So all of this confusion over XP mode in Windows 7 has really made my head spin. Do I purchase a business class notebook for thousands of dollars or do I purchase a less than personal use laptop that will run Windows 7 but not in XP mode for hundreds of dollars and possible still breaking a grand on the setup if I go for my dream machine????
I have my big desktop PCs that can run Windows 7 w/XP Mode and they work just fine. I also want a very small PC to be my laptop and break away from my need to keep a desktop replacement notebook of choice and leverage it for blogging, uploading photos on the run and surfing the web while I am not at home. So how do I accomplish that without breaking my back and the bank at the same time? Well that would be a netbook.
The quest actually began with the desire to get a 13" MacBook or a Lenovo Thinkpad X200, but those two PCs are quite expensive and the Lenovo does not even include a DVD/CD drive. So the home market PC became the avenue of choice, but HP and Dell just did not have the combination of size and power that I wanted. The HP DV2 was as close as they came, but I was very uncertain of the AMD Neo Duo chip that does support virtualized PCs, but does not have the power to run multiple applications at once. Dell had a couple of options, but they had Intel processors that were unknown to me and for the money, I wanted a piece of hardware that had a bit of a track record.
Now, truth to be told, I really thought that the 12" screen was a bit big for what I wanted in my new mobile workstation. For that matter, I thought that the 11" netbooks that are all the rage would also be a bit big for what I wanted. So I started looking at the different stores and was trying to see what was available for the money that would fit the bill and suit my needs. The Intel Atom processor at 1.6 GHz was going to be enough to do what I needed considering its power level to PCs that I have owned in the past. The Intel 945 chipset for graphics was also going to be more than adequate because this computer is going to be frozen at the XP level for backward compatibility down the road. And the 10" screens was more than large enough to handle the work that I want to do on this PC. If I need a big screen for a big spreadsheet, I have a pair of 24" monitors that can handle that work on my desktop. For my portable work, I need as small as I can get. And battery life is not a "must", but it would be nice to get more than two hours out of the life of the battery.

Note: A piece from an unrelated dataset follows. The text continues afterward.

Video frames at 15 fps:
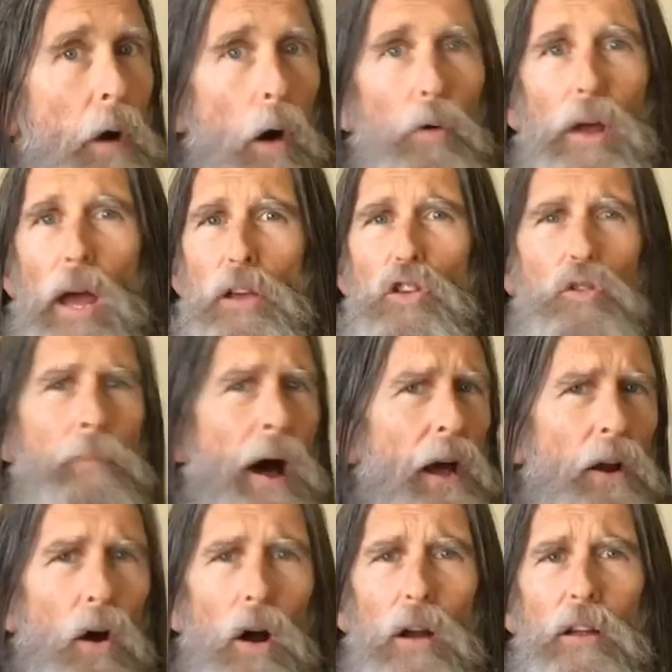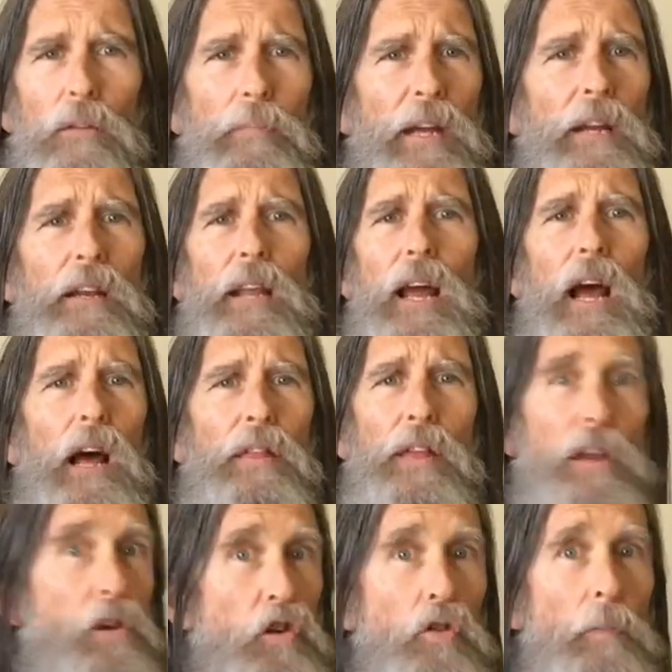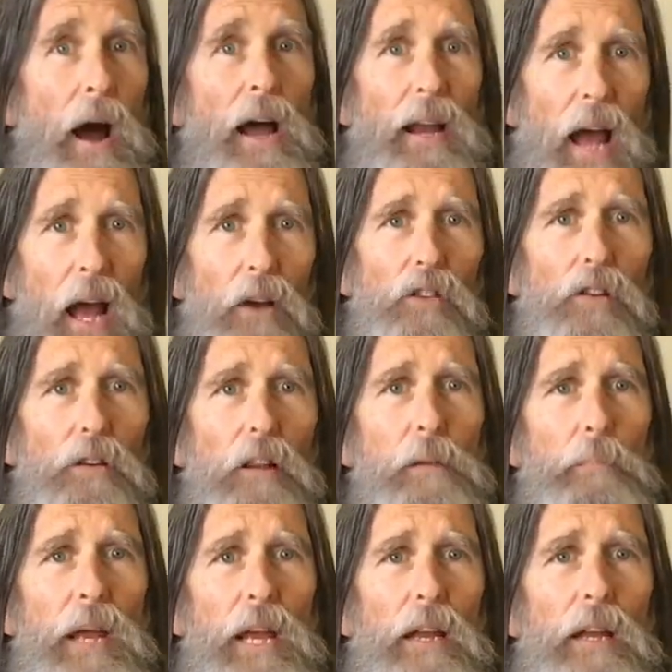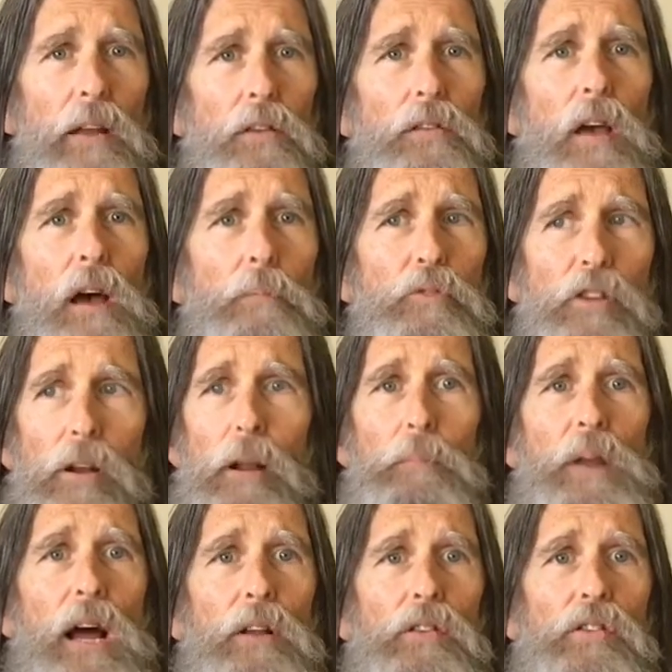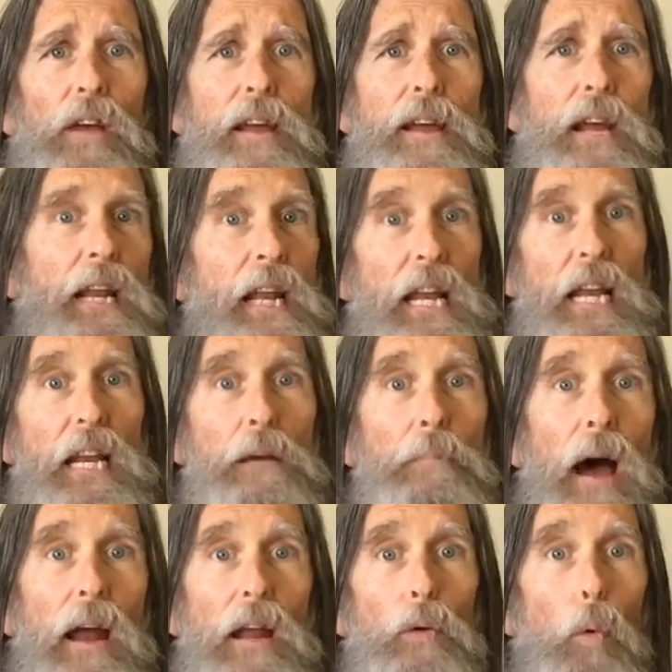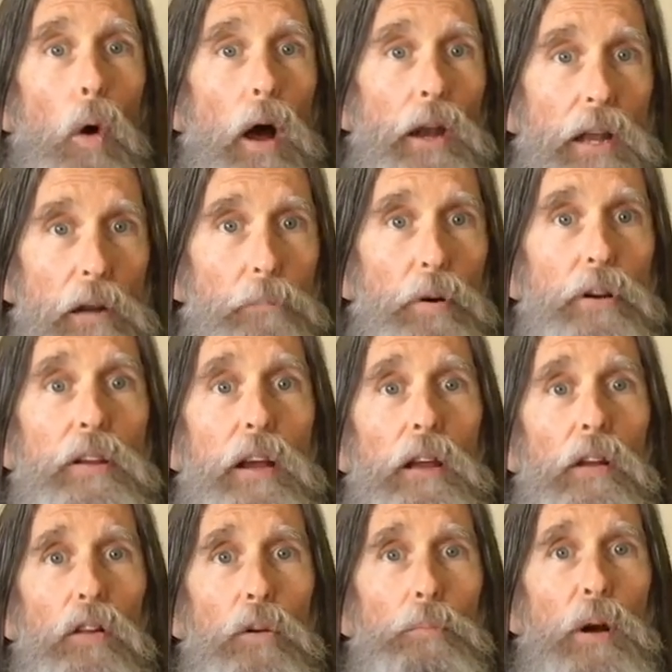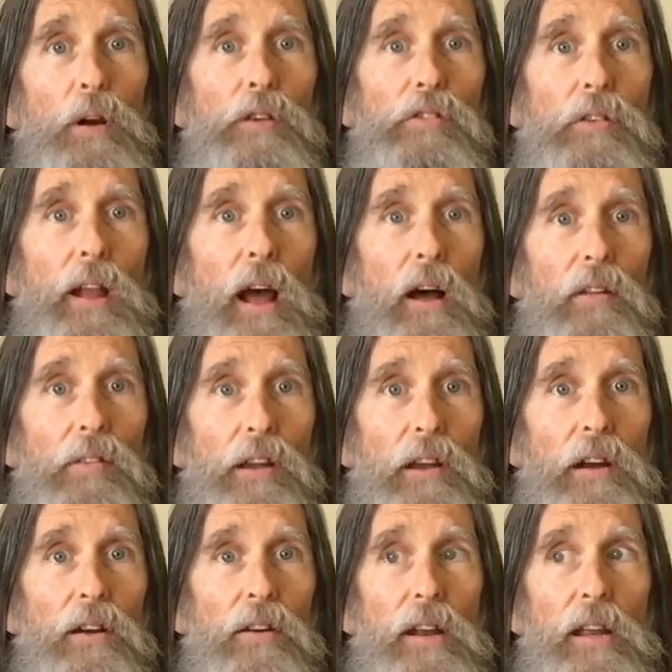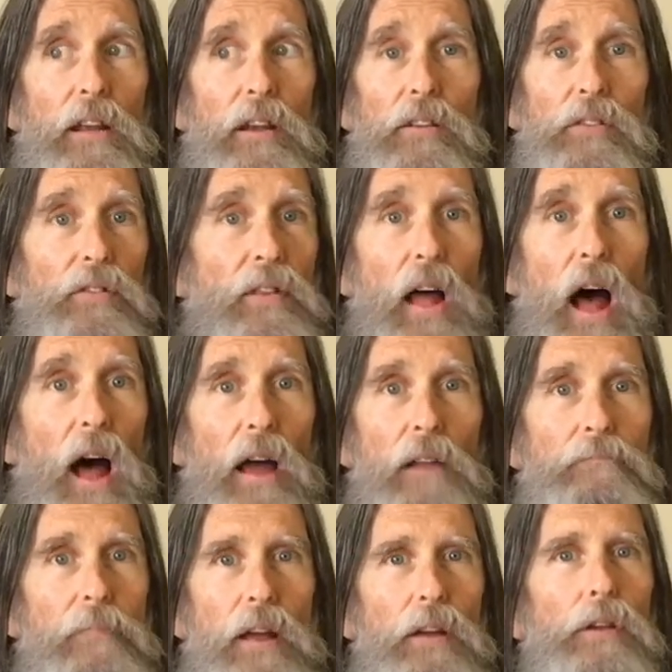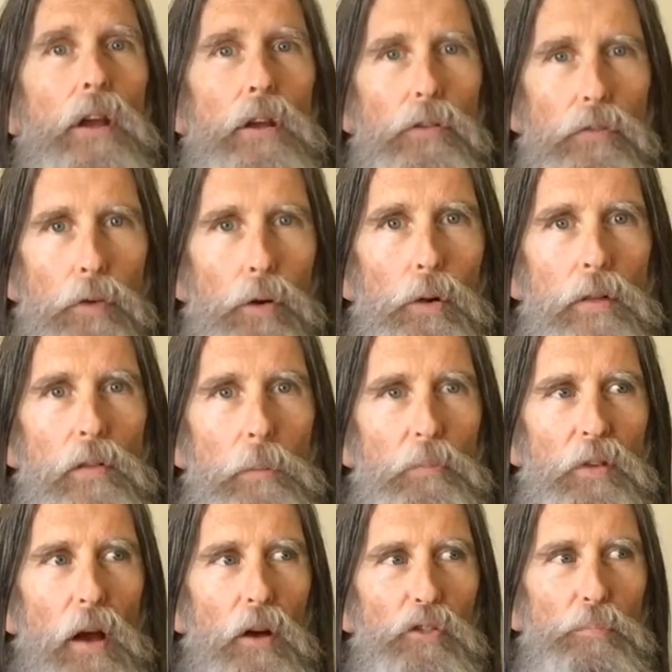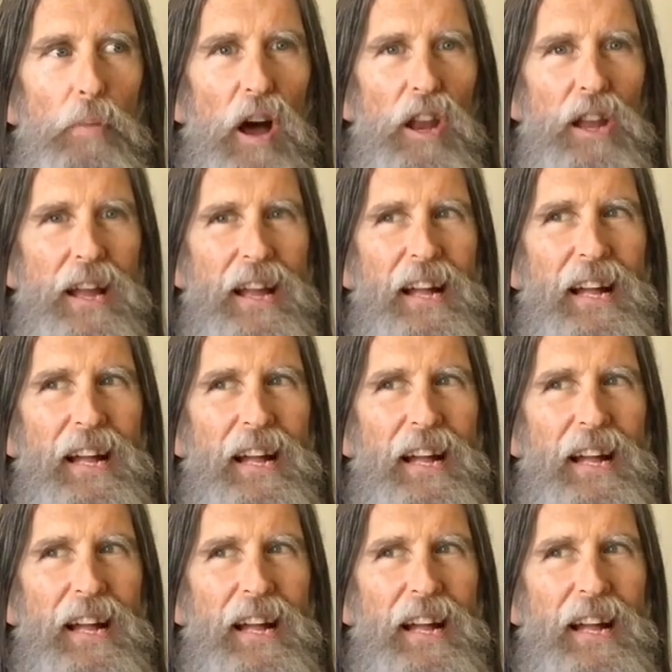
Okay, you might argue me to death, and you might actually be an exception. I'm not saying anybody, one in particular person out there is not, is fooling themselves, but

The answer came when I found the Acer Aspire One netbook with an 8.9" screen. I was lucky enough to get hold of a model that had a 160GB hard drive, a Gig of ram that is upgradeable, and a few other features (like multi touch track pad) that were rather desirable for a PC that was under $250.00. In fact, even with the carrying case, it was still under that price. Not too shabby considering that this is enough power to run Office 2003, MapPoint with a GPS dongle, and connect to any Bluetooth device that I have with my USB dongle. To say the least, I am quite pleased.
Now, I don't have to worry about having virtualization as a process that is activated on my CPU because I have a tiny little virtual PC in my hands. I have to admit that the tiny keys are a bit tough to hit. Also, I had to remove a bunch of shovel ware include MS Office 2007 to get the little booger to not be too sluggish. I don't mind the extra weight of the 6 cell battery, but it added nearly a half inch to the thickness of the PC. And speaking of batteries, this netbook easily runs for 3.5 hours with most of the power saving features (like dim backlight and low power WiFi) disabled. Not a bad little computer. Most of all, coupling it with my 3G internet service makes it one of the best, most portable computing solutions that I have used.
Kudos to Acer for making the Aspire One a brilliant little computer. The screen is bright and crisp and the PC is rather fast for a micro machine. I am going to enjoy using this netbook for many years to come.